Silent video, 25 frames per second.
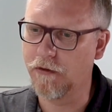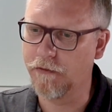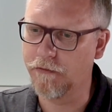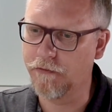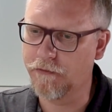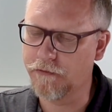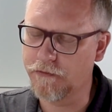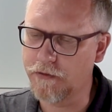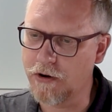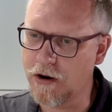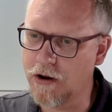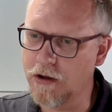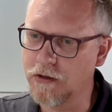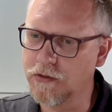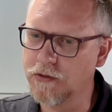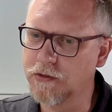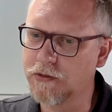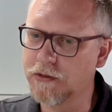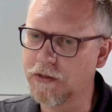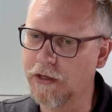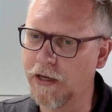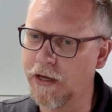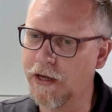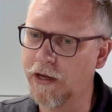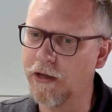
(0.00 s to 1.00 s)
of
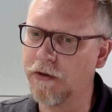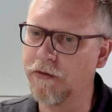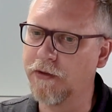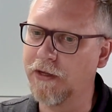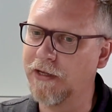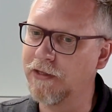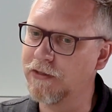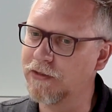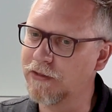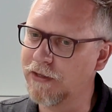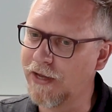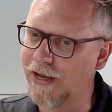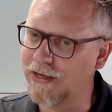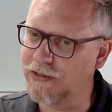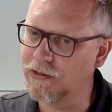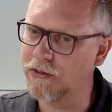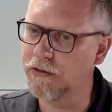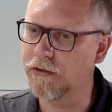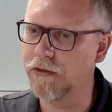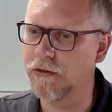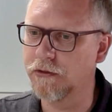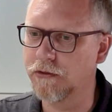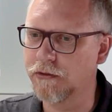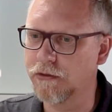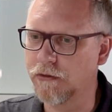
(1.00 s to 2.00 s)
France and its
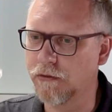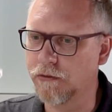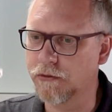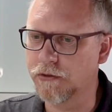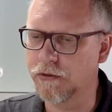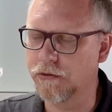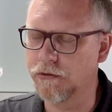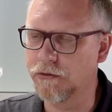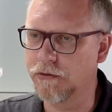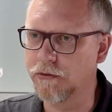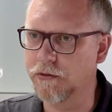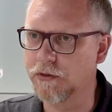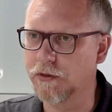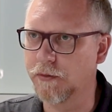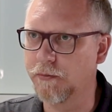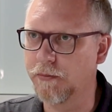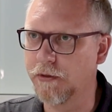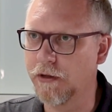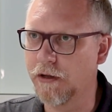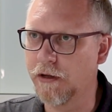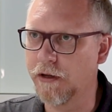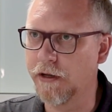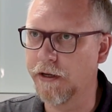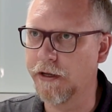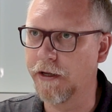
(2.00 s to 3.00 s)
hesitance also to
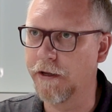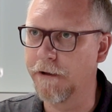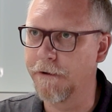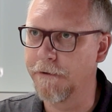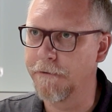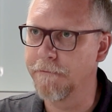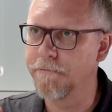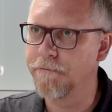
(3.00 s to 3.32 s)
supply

▶ **YOUR INSTRUCTIONS**
Would you please set down the listing above exactly, minus its images?

▶ **EXPECTED ANSWER**
Silent video, 25 frames per second.
(0.00 s to 1.00 s)
of
(1.00 s to 2.00 s)
France and its
(2.00 s to 3.00 s)
hesitance also to
(3.00 s to 3.32 s)
supply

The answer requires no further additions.